- Find common interests. Ask, "Are you in the Witness Protection program too?"
- Tell your fellow passenger that you just heard the bathrooms were out-of-order. Then pause and say, "Did you know that peanuts are a natural diuretic?" Smile.
- Call the stewardess "nurse".
- Sport a kamikaze helmet and goggles. Speak in a low voice into a hand held tape recorder: "Today's date, December 7th, 1941. I was not able to command my own personal plane but success shall still be ours...."
- Yell out, "John Lithgow is on the wing!"
- Speak in Spelling Bee-eese: "Hello. H-e-l-l-o. Hello. Nice weather we're having isn't it? Weather. W-e-a-t-h-e-r. Weather."
- Start singing the Shari Lewis theme, "This is the song that never ends, it just goes on and on my friends, some people started singing it not knowing what it was, and they'll continue singing it forever just because, this is the song that never ends...." Suddenly realize that you can never stop singing. Become very panicky. Scrawl "Help me" on a piece of paper and hand it to the person sitting next to you. Claw at your throat and thrash around in the seat. Never stop singing.

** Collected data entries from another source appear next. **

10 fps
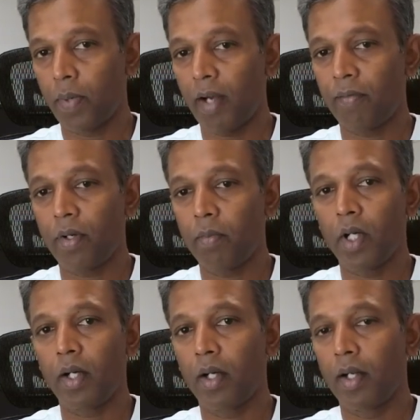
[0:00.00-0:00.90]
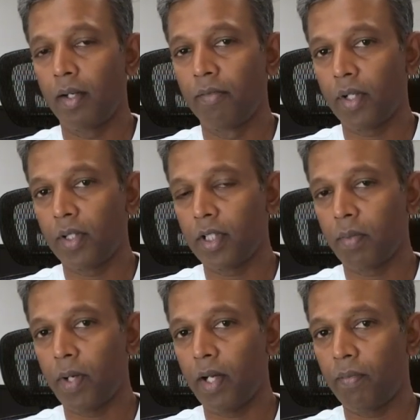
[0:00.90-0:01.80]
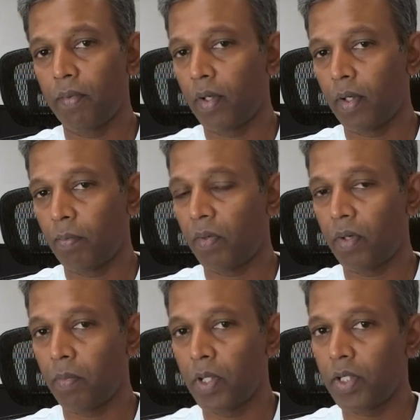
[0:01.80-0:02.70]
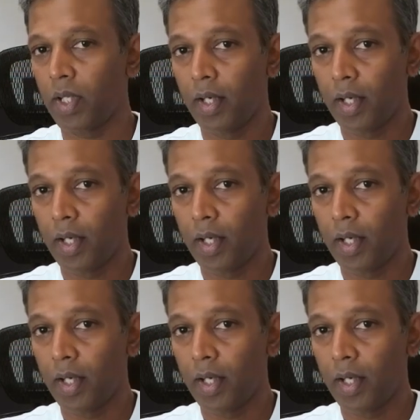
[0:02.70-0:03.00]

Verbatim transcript: platform or infrastructure plat- uh, performance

- Continually offer to share your "Beano".
- Decorate. Bring a scatter rug and tiny draperies. Hang a "Home Sweet Home" plaque on the back of the seat in front of you. Invite your fellow passengers in for tea.
- Suddenly remember that you left your iron on. Ask if the pilot would mind going back so you can check.

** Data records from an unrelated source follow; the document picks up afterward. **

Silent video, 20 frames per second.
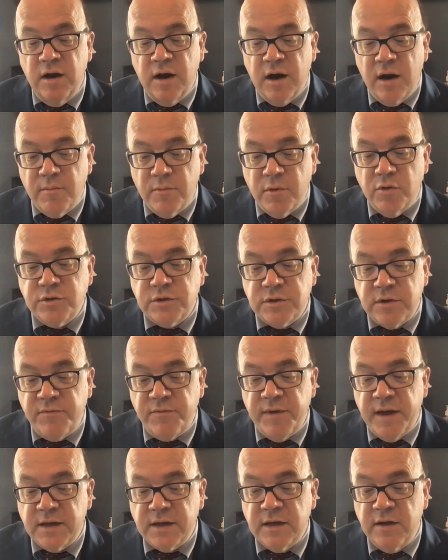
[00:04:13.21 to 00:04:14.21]
are most
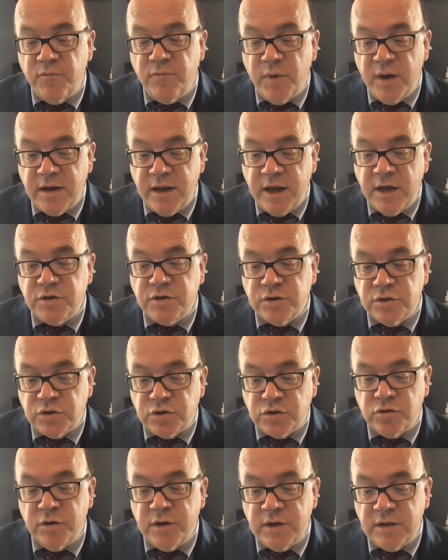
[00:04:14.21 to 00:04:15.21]
effective when nations
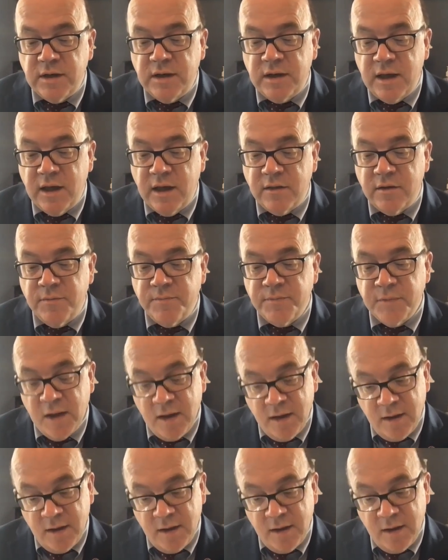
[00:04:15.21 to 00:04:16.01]
join together,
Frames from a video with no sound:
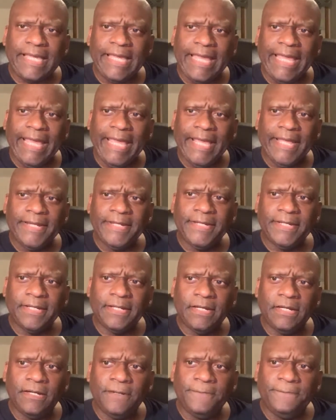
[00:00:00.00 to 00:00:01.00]
And
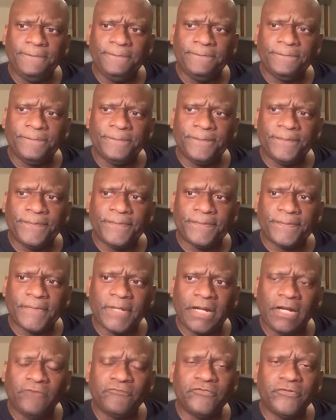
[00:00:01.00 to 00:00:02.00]
um,
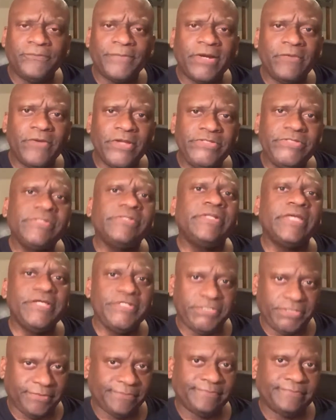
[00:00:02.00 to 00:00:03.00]
I offered my
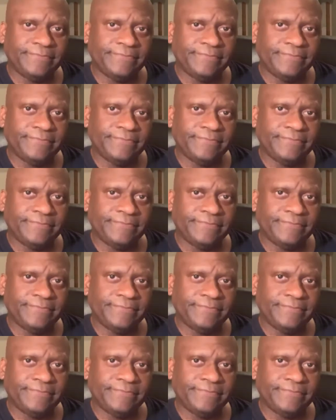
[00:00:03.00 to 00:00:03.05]
resignation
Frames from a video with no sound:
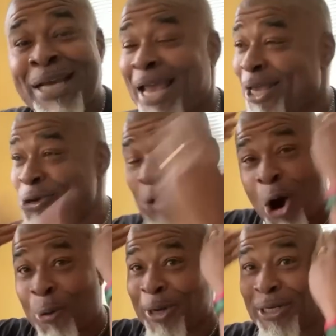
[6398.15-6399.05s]
and you
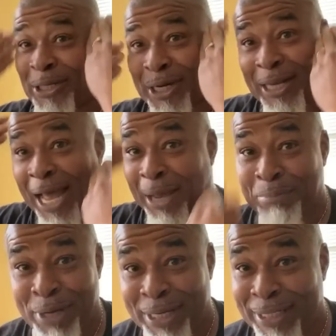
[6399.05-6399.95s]
already looking like a
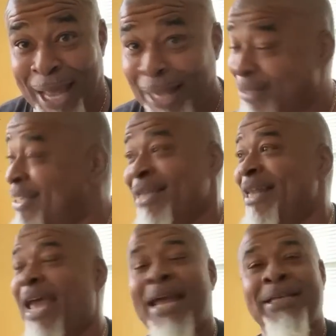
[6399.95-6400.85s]
million dollars
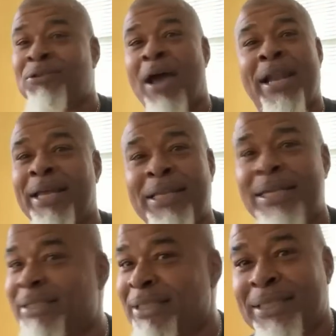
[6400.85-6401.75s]
they ain't trying to
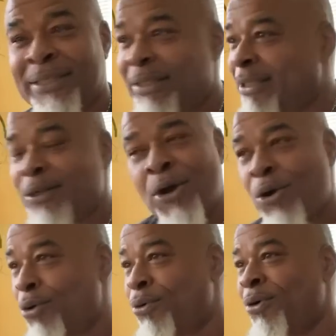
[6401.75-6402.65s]
listen
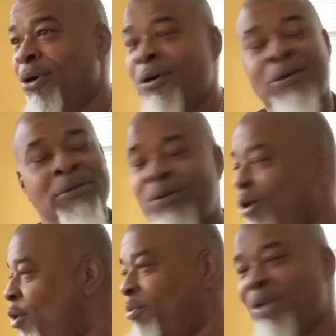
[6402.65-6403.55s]
no
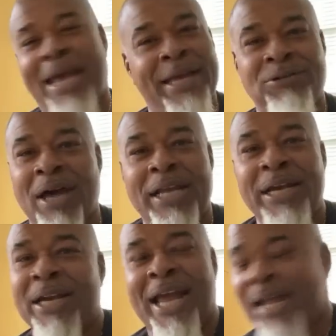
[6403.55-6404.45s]
nope they ain't trying to
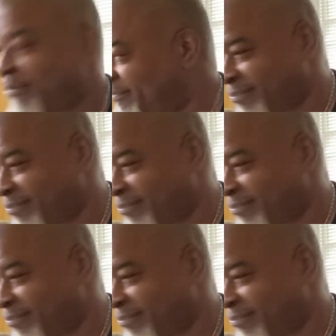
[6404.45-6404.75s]
hear that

- Bring your computer keyboard without a monitor. Place it on your lap. Stare into the palm of your hand. Wait. Push the return key a few times. Yell out "Yes! Alright! I told them I didn't need a laptop!" Plug the headphones into your nostril and play DOOM.
- Bring a duffel bag packed with pipe cleaners, styrofoam balls, construction paper, etc. Organize a "Kraft Korner". Make a craft likeness of the person sitting next to you. Give yourself an "F".
- Say, "Did you know every time a plane crashes, an angel gets its wings?" Then sigh and stare dreamily into the clouds.
- Snap Polaroids of him or her. Pull out an empty photo album and arrange the pictures inside it. Tuck the album under your jacket and say, "You know, in some cultures they believe that when you take a person's photograph...you own their soul...," while smiling maniacally.
- Bring a cellular phone. Call God. Say, "The reception is much clearer up here...."
- Speak in an incredibly fake Australian accent. Call the person "mate". Tell them you're not used to seeing the sky, since you are from "Down Under". Keep repeating quotes from "Crocodile Dundee," such as "That's not a knife! That's a knife!", until they are forced to yell at you that you are not Australian. Call them prejudiced.
- Bring a "Word-a-Day" calendar on board with you. Read every single word aloud and attempt to use it in a sentence. Use them all incorrectly. "My, you have a very irate home,' she said governessly."
- Lean back in your seat, fold your arms behind your head and exclaim, "Thank God for auto-pilot, eh?"